Abstract

This work describes soft-sediment deformation structures (clastic dykes, load structures, diapirs, slumps, nodulizations or mudcracks) identified in three sections (Concud, Ramblillas and Masada Cociero) in the Iberian Range, Spain. These sections were logged from boreholes and outcrops in Upper Pliocene-Lower Pleistocene deposits of the Teruel-Concud Residual Basin, close to de Concud normal fault. Timing of the succession and hence of seismic and non-seismic SSDSs, covering a time span between ~3.6 and ~1.9Ma, has been constrained from previous biostratigraphic and magnetostratigraphic information, then substantially refined from a new magnetostratigraphic study at Masada Cociero profile. Non-seismic SSDSs are relatively well-correlated between sections, while seismic ones are poorly correlated except for several clusters of structures. Between 29 and 35 seismic deformed levels have been computed for the overall stratigraphic succession.
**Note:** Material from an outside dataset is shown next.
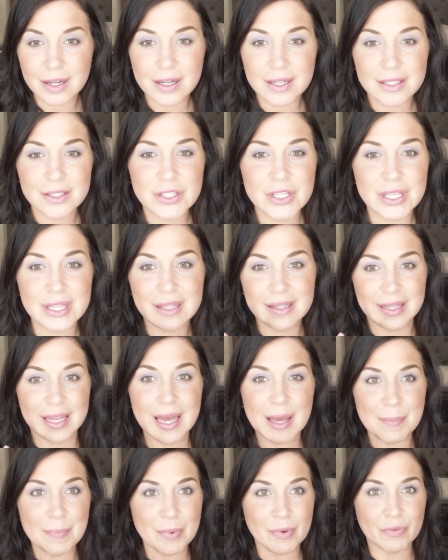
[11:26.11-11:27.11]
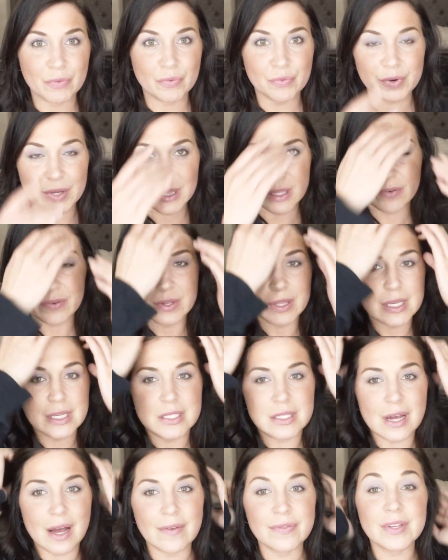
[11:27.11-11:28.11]
to the lip, really, really
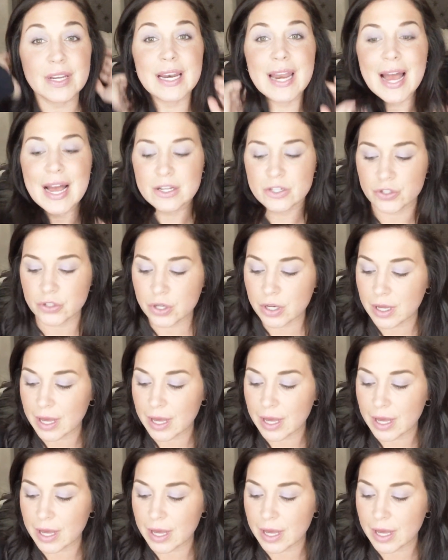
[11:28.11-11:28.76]
soft and natural.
Factors controlling the lateral and vertical distribution of SSDSs are their seismic or non-seismic origin, the distance to the seismogenic source (Concud Fault), the sedimentary facies involved in deformation and the observation conditions (borehole core vs. natural outcrop). In the overall stratigraphic section, seismites show an apparent recurrence period of 56 to 108ka. Clustering of seismic SSDSs levels within a 91-ka-long interval records a period of high paleoseismic activity with an apparent recurrence time of 4.8 to 6.1ka, associated with increasing sedimentation rate and fault activity. Such activity pattern of the Concud Fault for the Late Pliocene-Early Pliocene, with alternating periods of faster and slower slip, is similar to that for the most recent Quaternary (last ca. 74ka BP). Concerning the research methods, time occurrence patterns recognized for peaks of paleoseismic activity from SSDSs in boreholes are similar to those inferred from primary evidence in trenches. Consequently, apparent recurrence periods calculated from SSDS inventories collected in borehole logs close to seismogenic faults are comparable to actual recurrence times of large paleoearthquakes.